══ DATA EXCERPTS ══
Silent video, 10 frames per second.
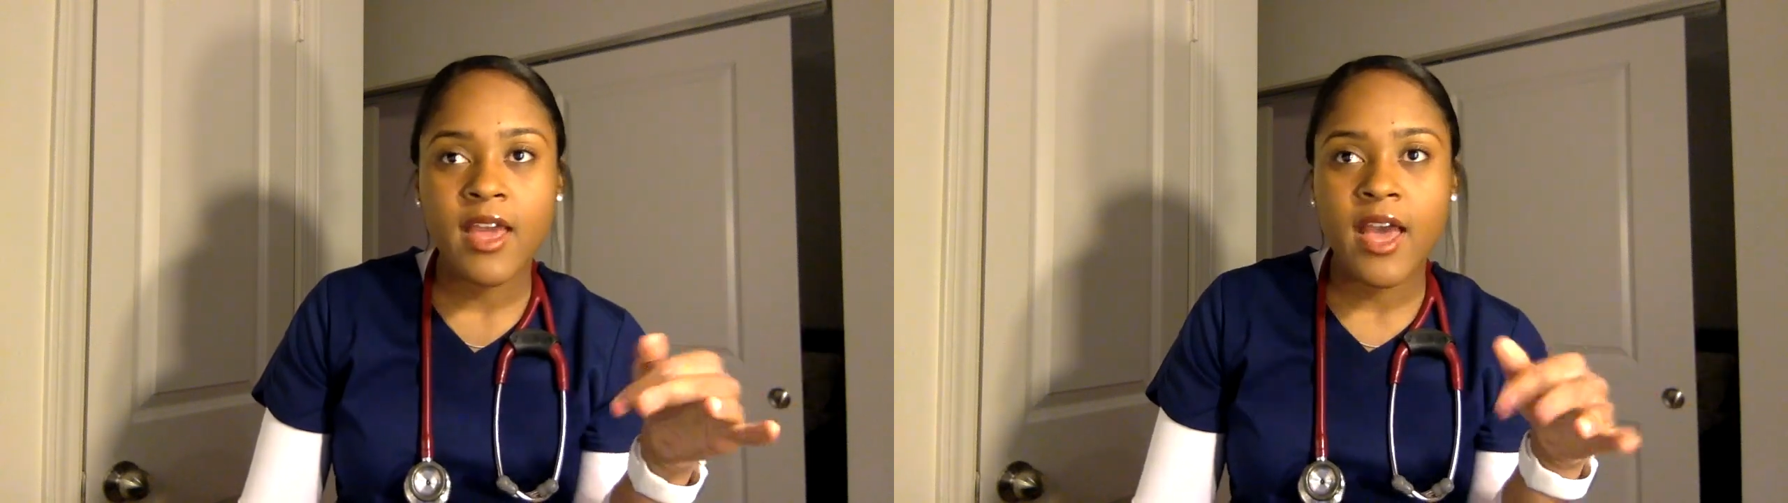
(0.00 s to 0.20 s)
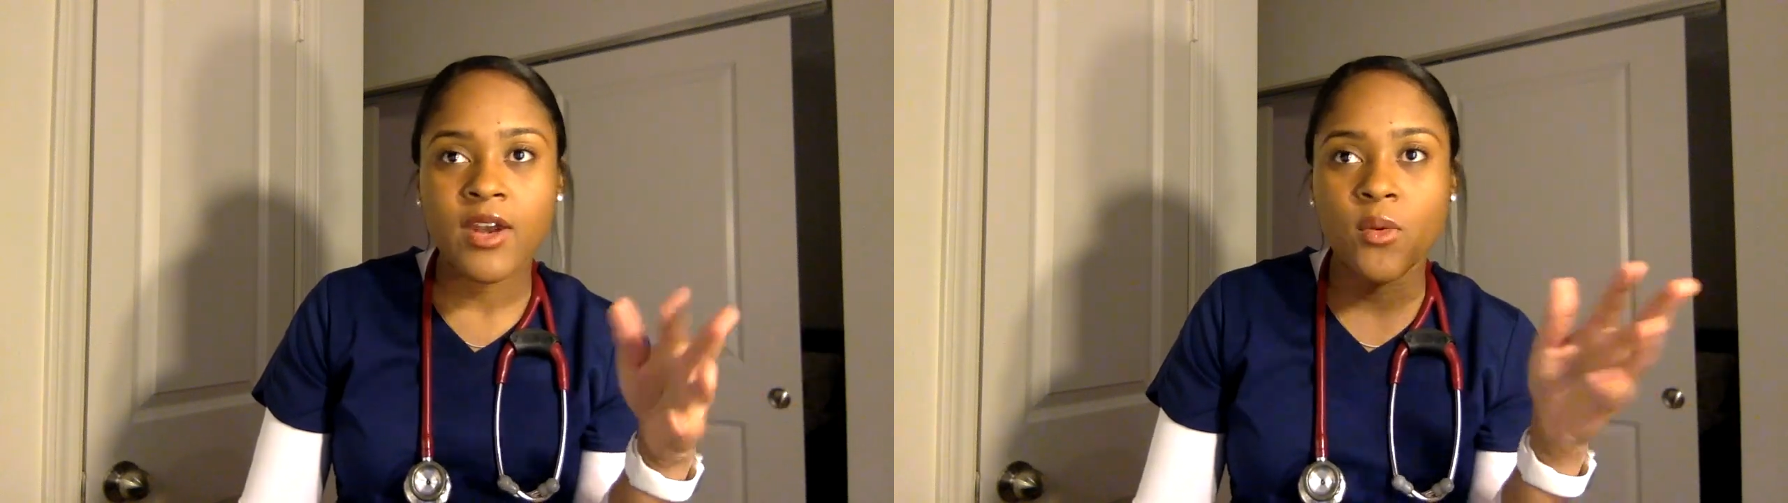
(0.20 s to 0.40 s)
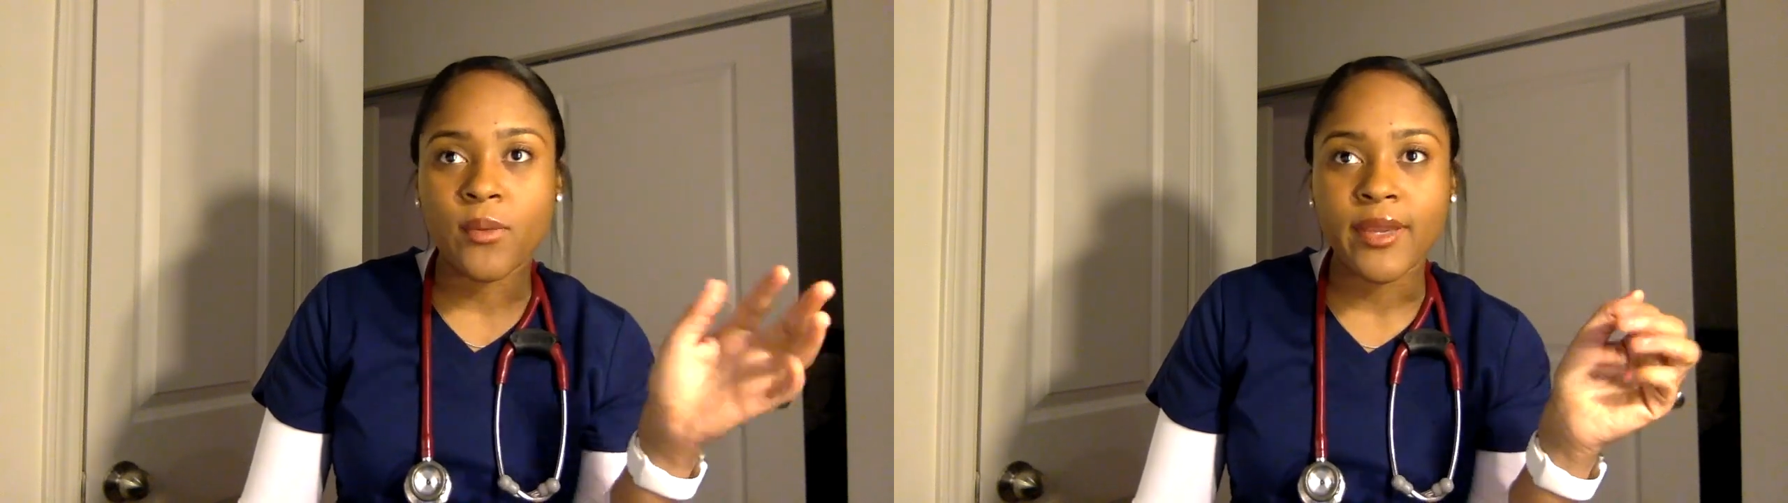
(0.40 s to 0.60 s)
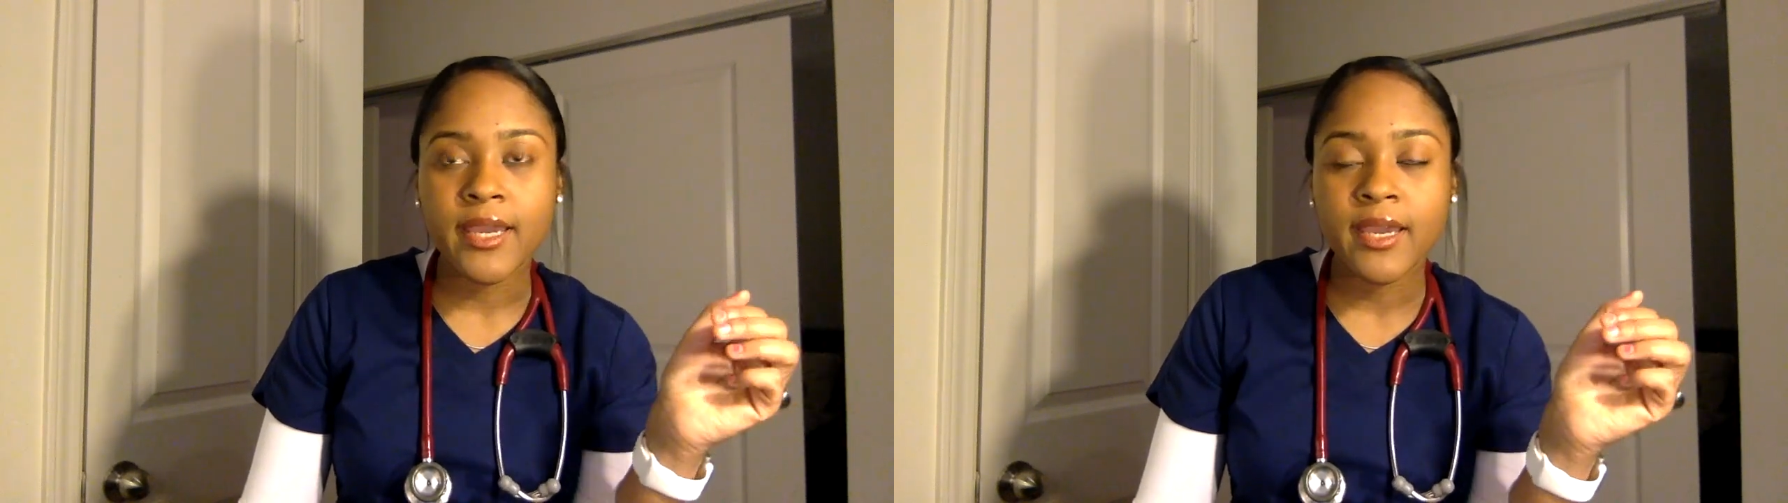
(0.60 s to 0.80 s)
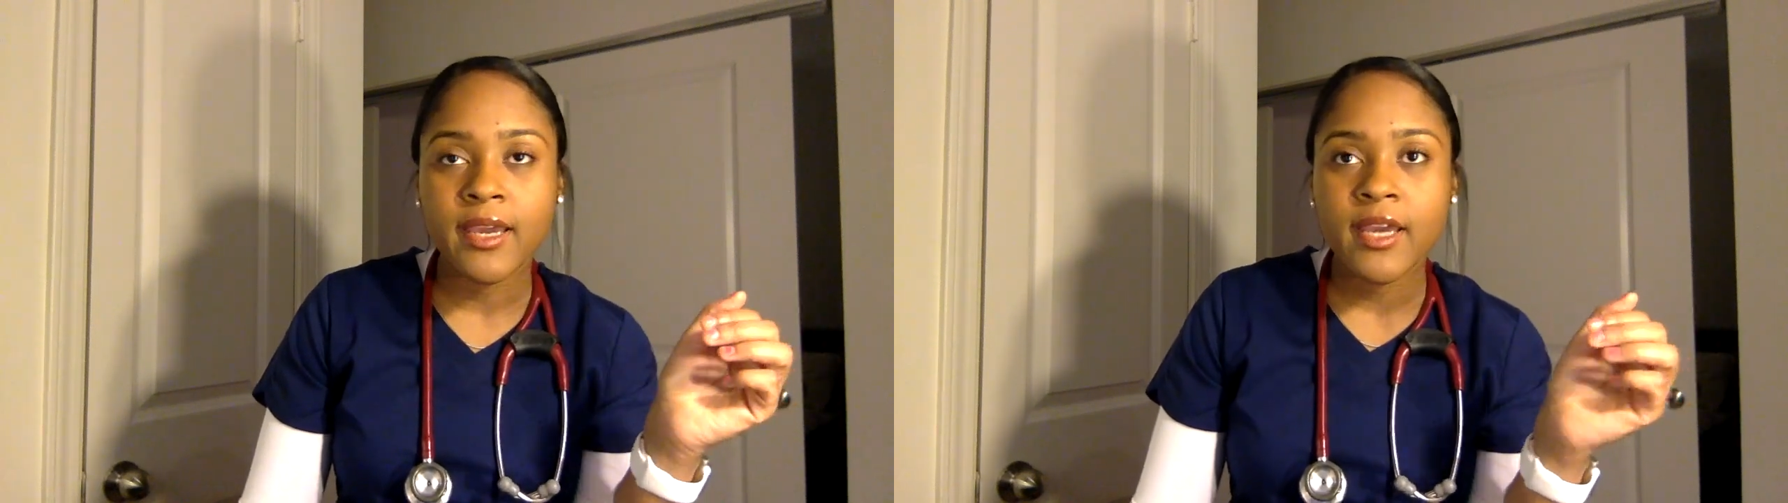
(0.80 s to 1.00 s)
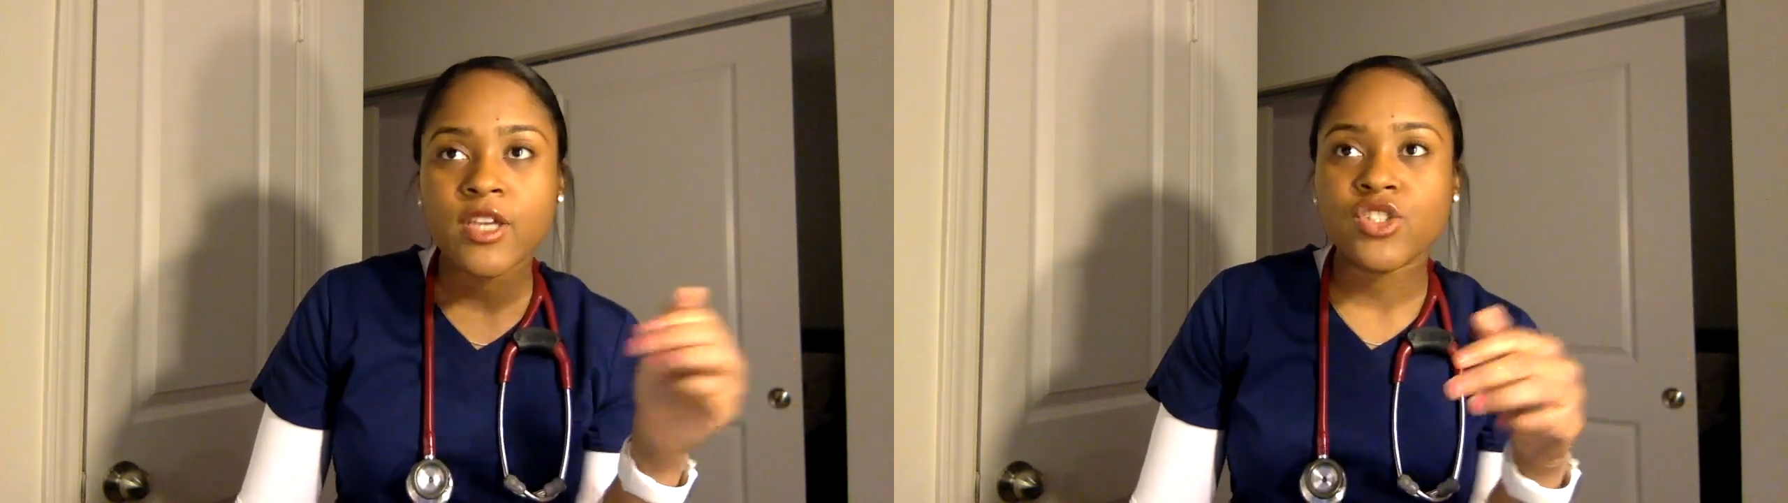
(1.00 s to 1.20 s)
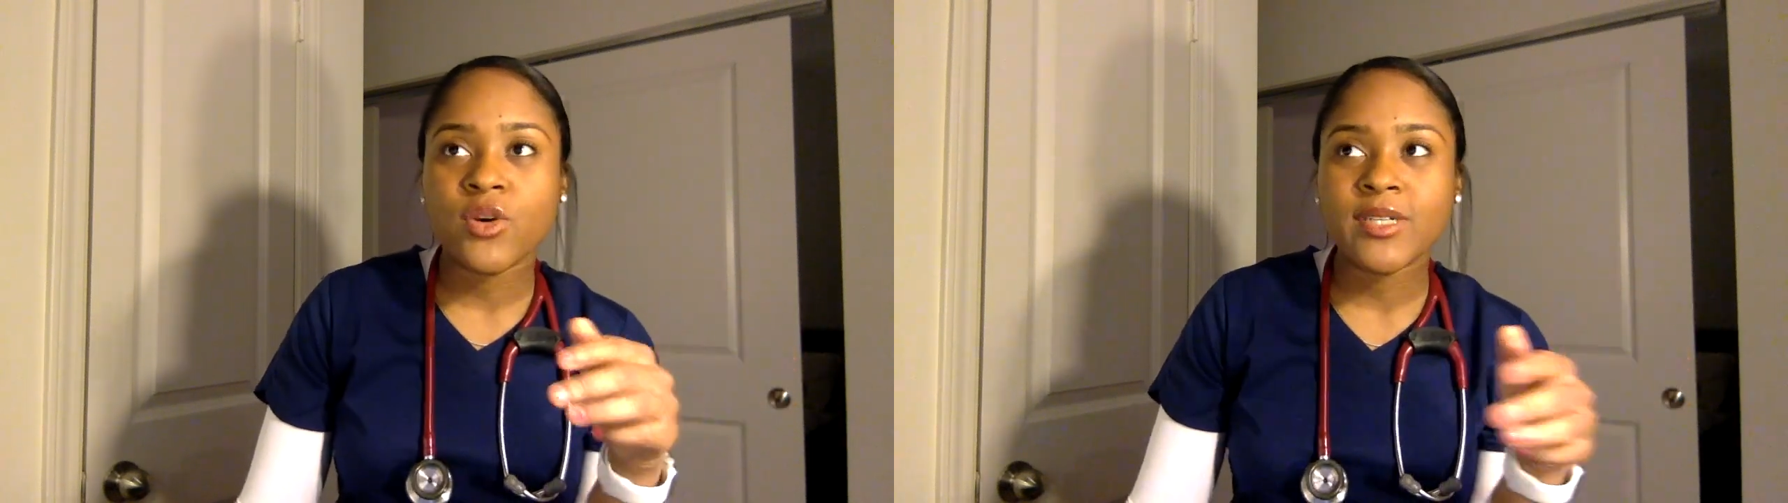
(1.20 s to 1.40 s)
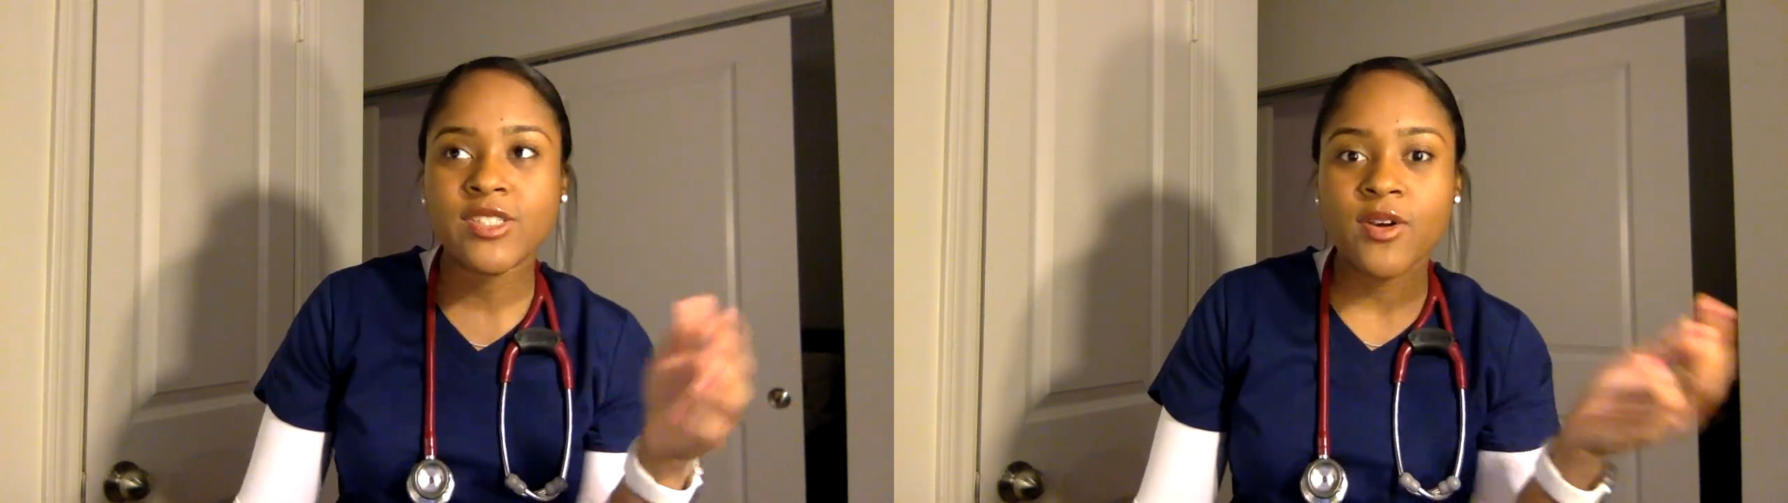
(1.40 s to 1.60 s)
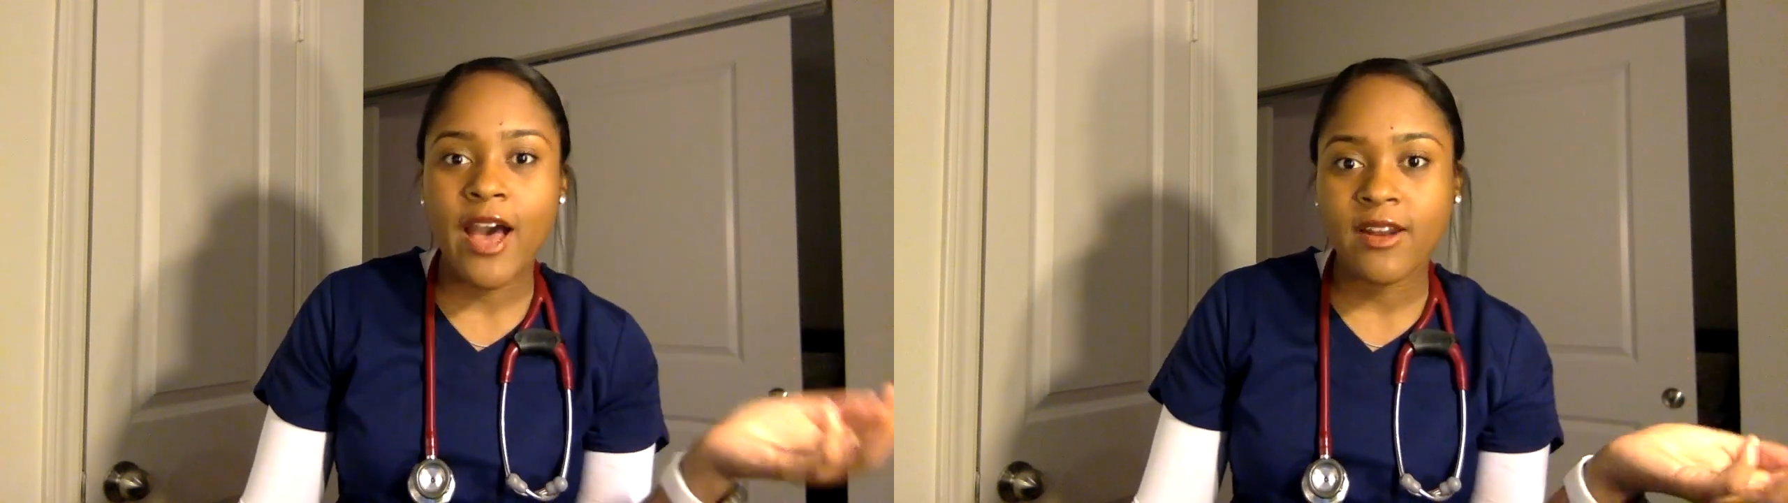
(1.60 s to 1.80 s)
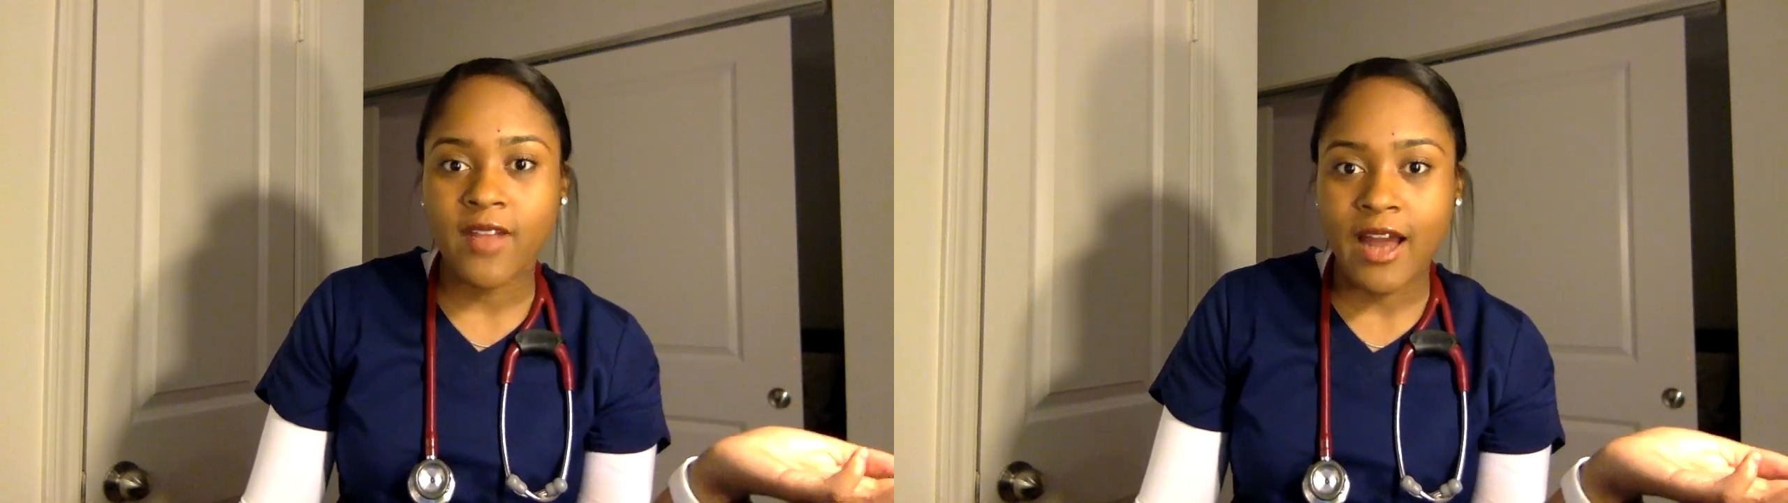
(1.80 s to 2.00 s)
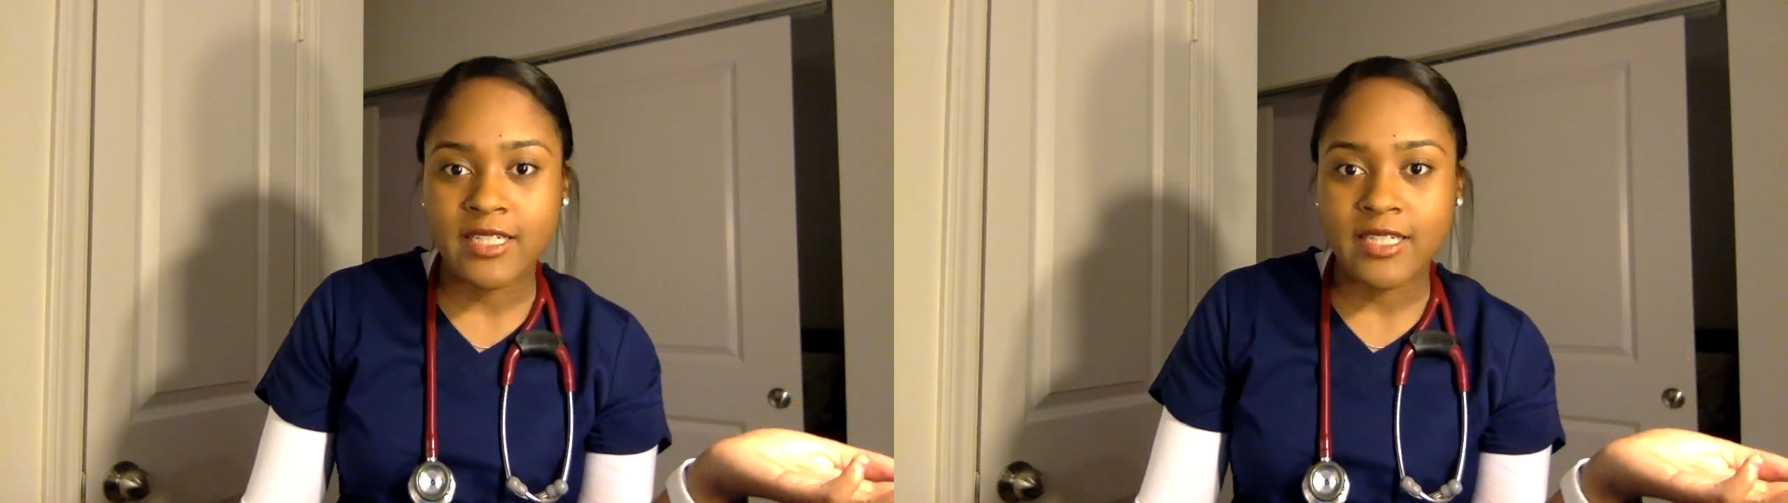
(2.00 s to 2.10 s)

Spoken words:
and a week. So I still had a lot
═══
*INSTRUCTIONS TO FOLLOW*
Each entry above is to be given again exactly, and any image in it is to be dropped.

*THE ANSWER*
Silent video, 10 frames per second.
(0.00 s to 0.20 s)
(0.20 s to 0.40 s)
(0.40 s to 0.60 s)
(0.60 s to 0.80 s)
(0.80 s to 1.00 s)
(1.00 s to 1.20 s)
(1.20 s to 1.40 s)
(1.40 s to 1.60 s)
(1.60 s to 1.80 s)
(1.80 s to 2.00 s)
(2.00 s to 2.10 s)

Spoken words:
and a week. So I still had a lot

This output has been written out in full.